A huge part of the problem with the privatized health insurance system in the United States is that insurance companies do whatever they can to avoid paying out money to sick people. One way to do it is simply to deny coverage altogether, or to charge exorbitant premia. Another way is to actually refuse to pay for the healthcare of people actually enrolled in their insurance schemes — this was the topic of recent congressional oversight. Basically, the three leading health insurance companies said they would continue the practice of dropping coverage. Of course, they claimed to be merely stopping fraud. But when asked if they would cease this practice except in the cases of fraud or dishonesty, they all said no– emphatically.
A congressional committee investigating the matter found that, between them, the three insurers canceled the insurance of more than 20,000 people over the last few years, saving $300 million. They singled out people with cancer and lymphoma, simply because they were too expensive to cover. In fact, Blue Cross employees were praised and rewarded for dropping coverage.

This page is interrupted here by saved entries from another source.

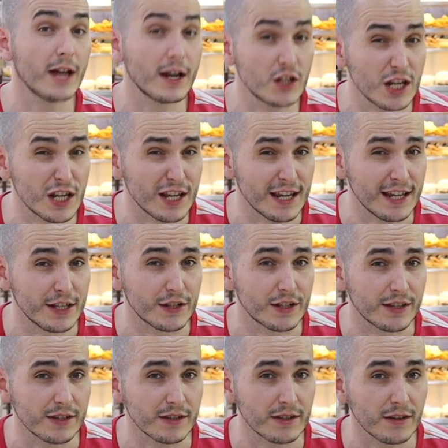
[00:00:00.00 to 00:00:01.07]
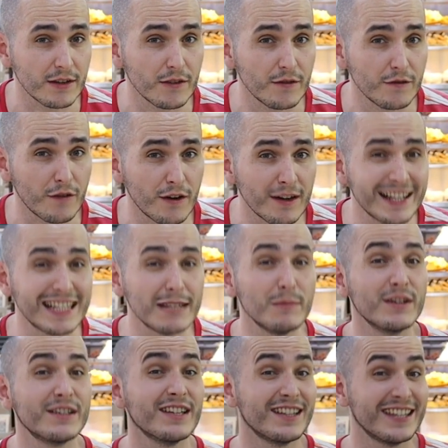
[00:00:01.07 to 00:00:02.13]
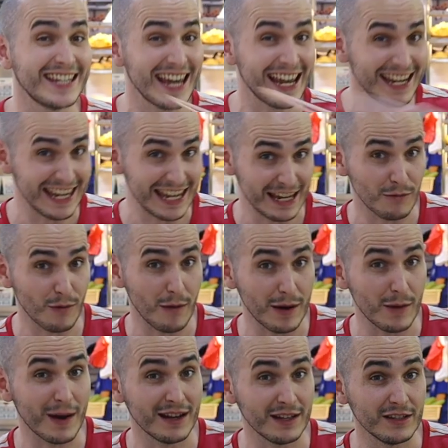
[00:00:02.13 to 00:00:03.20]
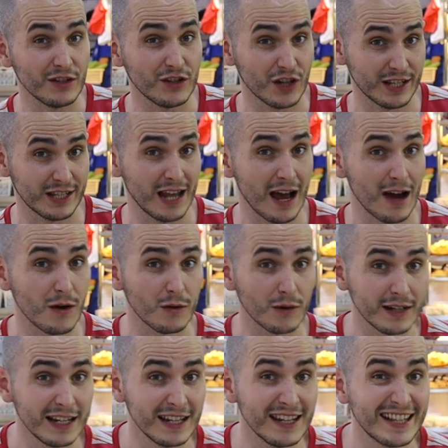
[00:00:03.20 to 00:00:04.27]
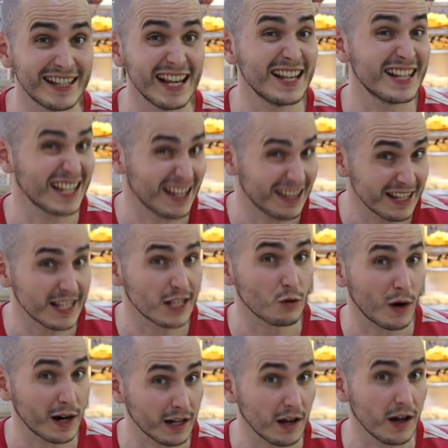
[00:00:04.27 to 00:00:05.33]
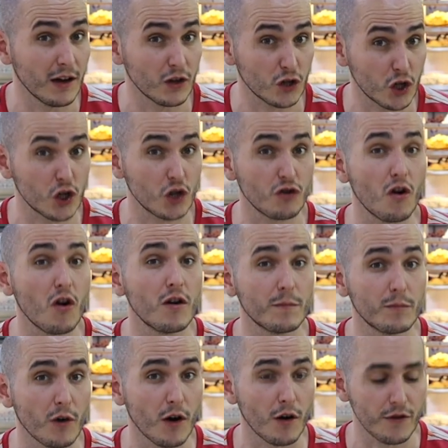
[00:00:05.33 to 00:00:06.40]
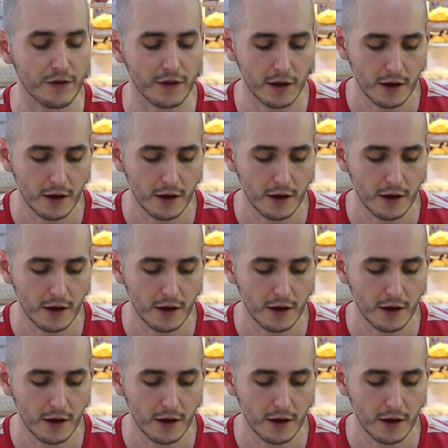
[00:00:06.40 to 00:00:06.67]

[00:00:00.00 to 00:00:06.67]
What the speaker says: actually is very similar to Tiani, where we went just now, in the sense that this is quite a strong broth.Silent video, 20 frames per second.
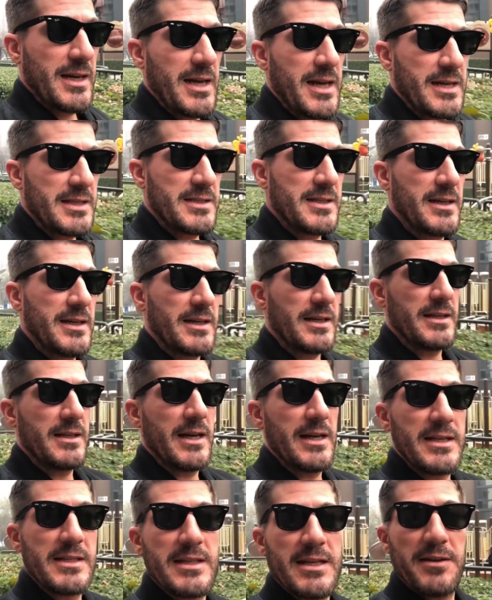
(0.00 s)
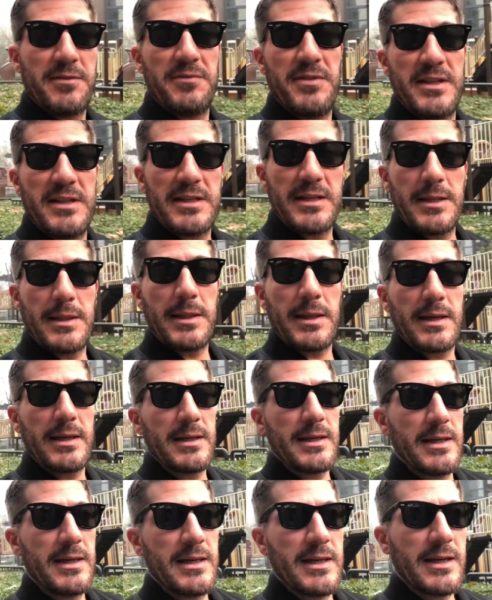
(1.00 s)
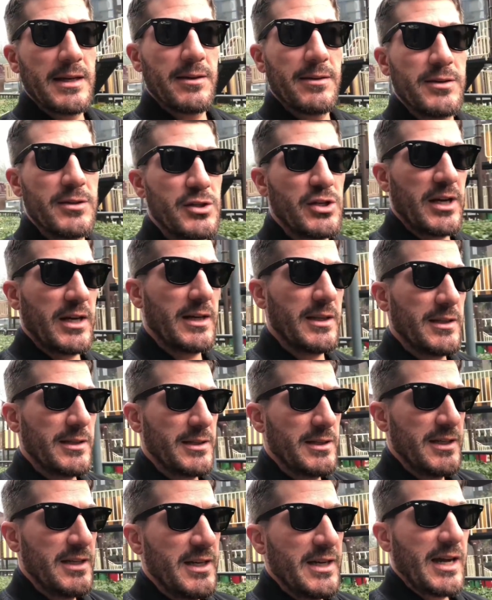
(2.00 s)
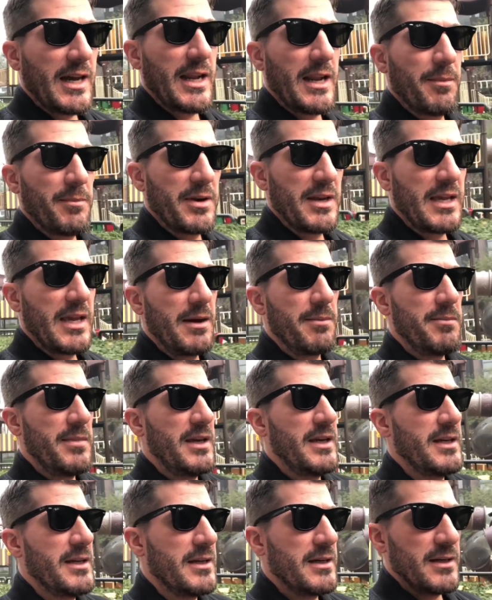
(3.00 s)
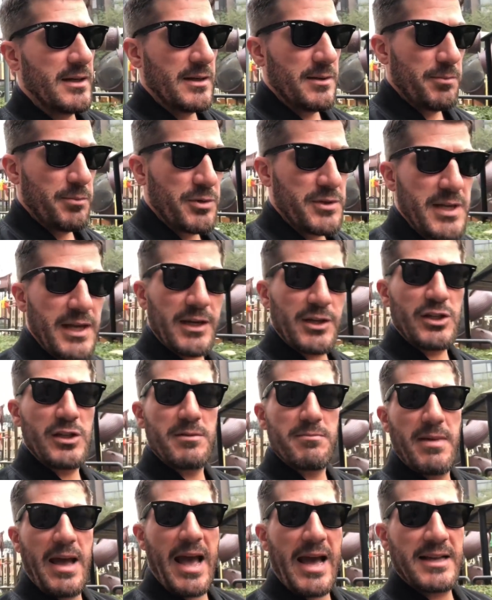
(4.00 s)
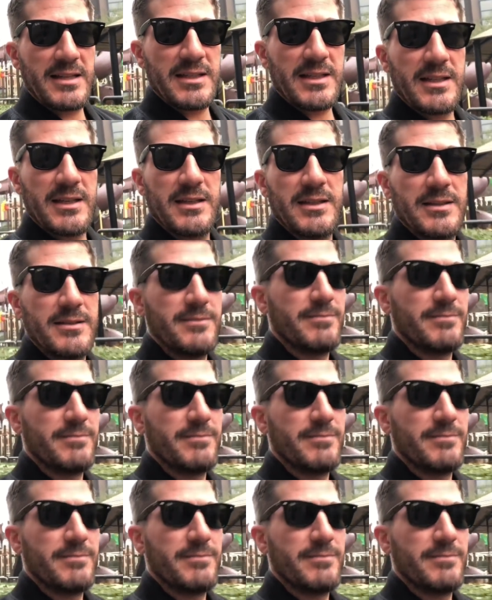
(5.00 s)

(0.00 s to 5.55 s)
That's a nice convenient thing here in China. And I'm gonna get me a protection mask.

People seemed genuinely shocked by this testimony, even the Republicans. But this is nothing new. Advocates of health care reform have been talking about this for years. This is precisely what happens when health insurance becomes a profit-making business. As Pope John Paul pointed out in Centesimus Annus, there are certain things that are appropriate for the free market, and certain things that are not. Health care is clearly in the latter camp. I also find it amazing that opponents of reform cry about “faceless bureaucrats” making health care decision — the whole point of reform is to stop profit-maximizing executives making these decisions.